I recently read an article which outlined the launch of a new campaign to ban the word “bossy” from the playground. Sheryl Sandberg, the author of the book Lean In, contends that the word “bossy” is a put-down that stops girls from pursuing leadership roles. “We know that by middle school, more boys than girls want to lead,” Sandberg said, “and if you ask girls why they don’t want to lead, whether it’s the school project all the way on to running for office, they don’t want to be called bossy, and they don’t want to be disliked.”
Reading this article brought back some hurtful memories. As a little girl I remember coming home in tears after my neighborhood friend called me “bossy.” My mother attempted to console my pain by suggesting that I quit playing with my friend. This advice did not stick nor was this the last time I was called “bossy.” I can honestly say I do not recall what I did that resulted in being called “bossy,” only that this name calling made me feel disliked.
It has been my experience that “bossy” is a label more readily assigned to girls versus boys. Girls who are prone to taking charge or giving orders may be referred to as “bossy.” Yet is seems that boys with these same behaviors are labeled as assertive. I think most would agree that girls are raised differently than boys; this includes how girls are socialized. As a young girl I remember being given instruction on how to act like a lady. I clearly remember directions on how to sit like a lady. This for me was never natural! I also remember directions to play “nice” or be a “nice girl.” The direction to “be nice” infers an expectation of getting along with others and being polite. This makes me wonder, can a nice girl also be bossy?
I would assert that nice girls can be bossy. Each one of us assigns labels to behaviors. Most labels include either a positive or negative spin. Bossy definitely infers negativity as it carries with it the idea of wanting things your own way, while being assertive is seen as positive because it infers standing up for what you believe. So who determined that bossiness is bad and assertiveness is good? We did. I would contend that these two labels reference a very similar behavior, yet our response to these behaviors is where the difference lies. Bossiness we will try to curb, while assertiveness we encourage.
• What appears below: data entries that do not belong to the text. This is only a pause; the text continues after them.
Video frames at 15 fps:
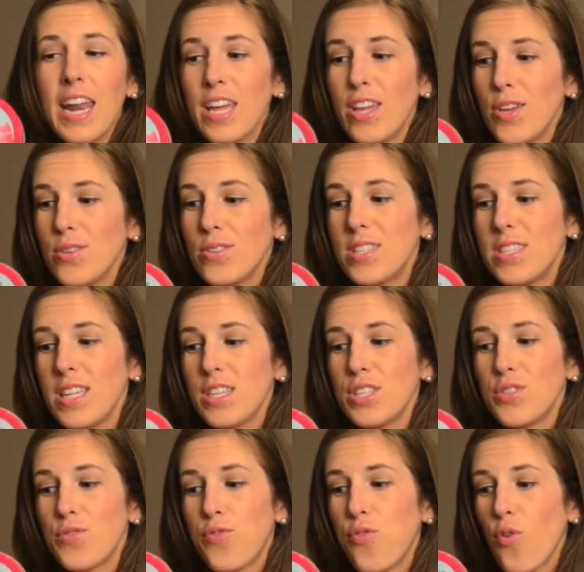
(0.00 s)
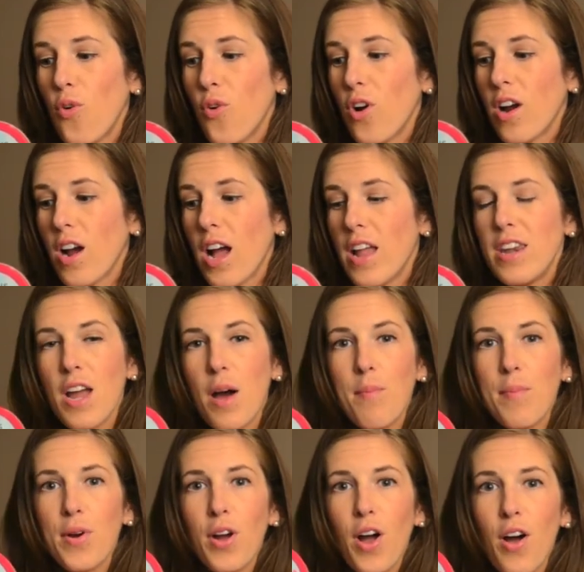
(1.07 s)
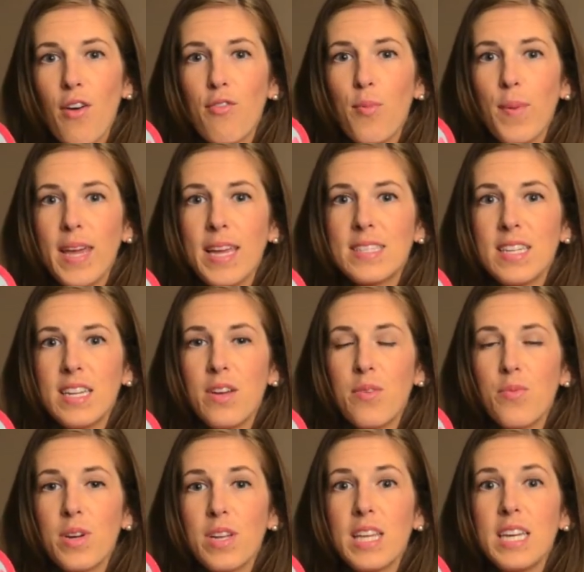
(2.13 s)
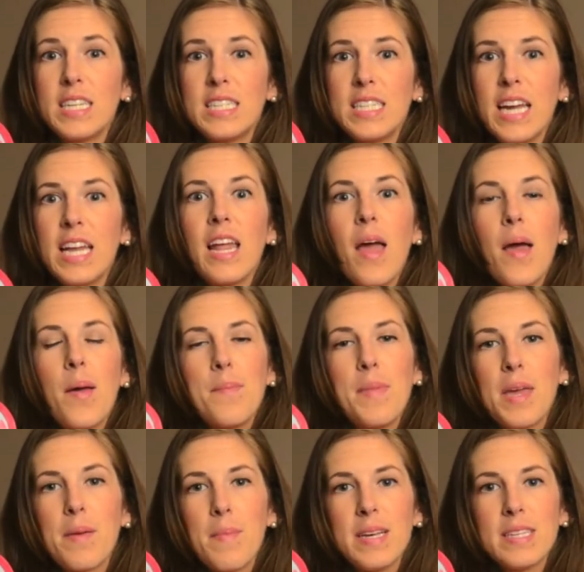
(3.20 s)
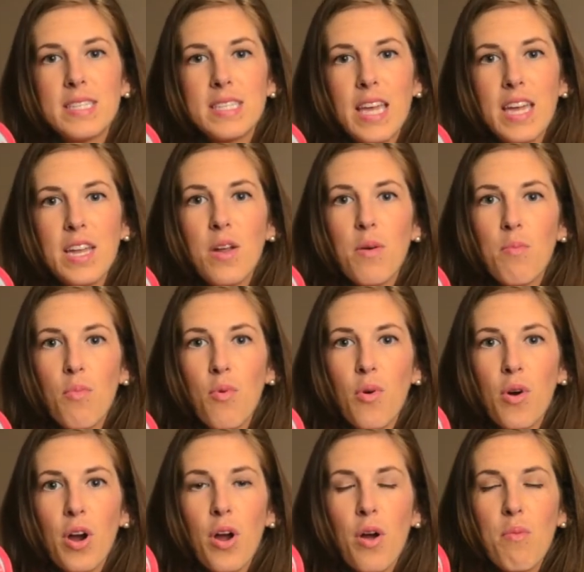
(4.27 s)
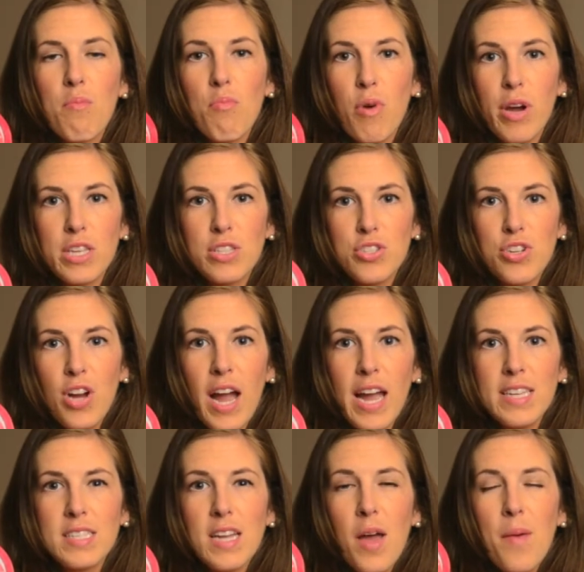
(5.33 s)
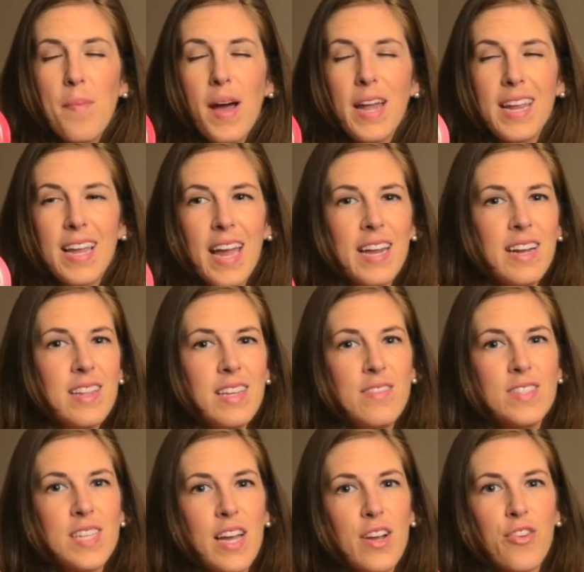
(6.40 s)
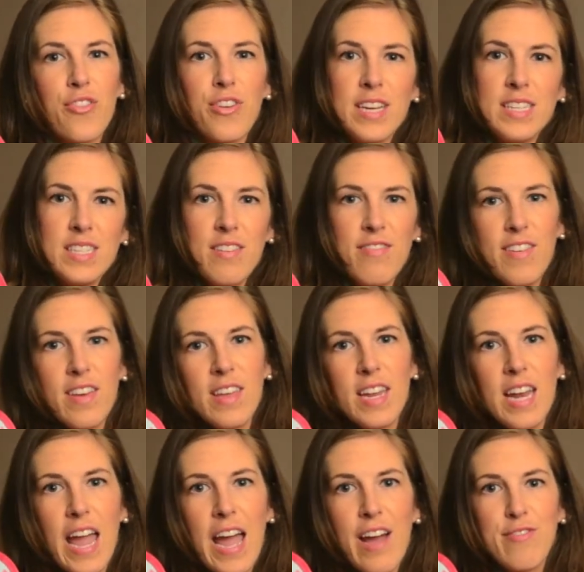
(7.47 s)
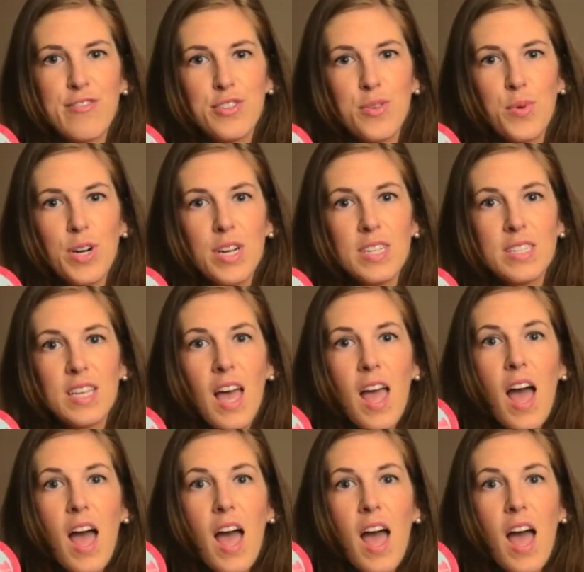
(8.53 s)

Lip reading: I used this for a number of weeks, and it really did make my skin more moisturized, but it kind of leaves that greasy feeling afterwards.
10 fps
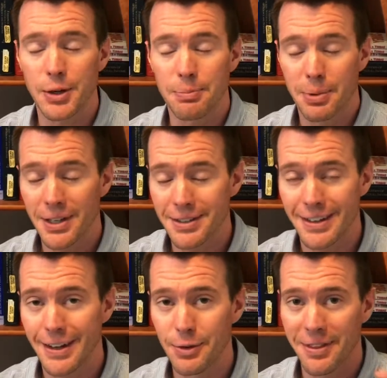Complete
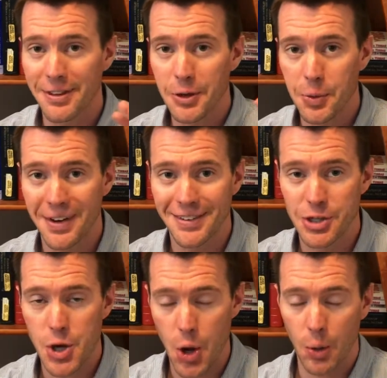Everything You Need
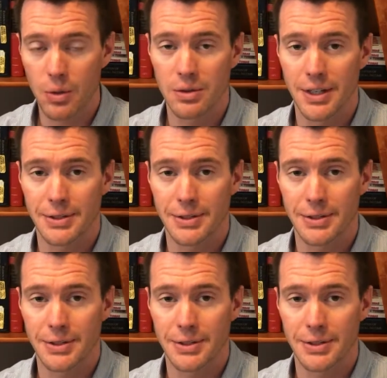to Know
Maybe the idea of banning the word “bossy” would have an impact. I worry however that “bossy” will instead be replaced with another negative label. This makes me think that a better solution is to celebrate girls for who they are as leaders and for what they can offer. This means that we spend less time worrying that boys are seen differently or given different opportunities than girls, and instead we focus our energies on encouraging our girls to lead from their own strengths. A compassionate girl can lead from a place of empathy in which all are included. A creative girl can lead by arriving at new solutions and encouraging others to take risks. And a willful girl can lead from a place of tenacity and therefore will never give up.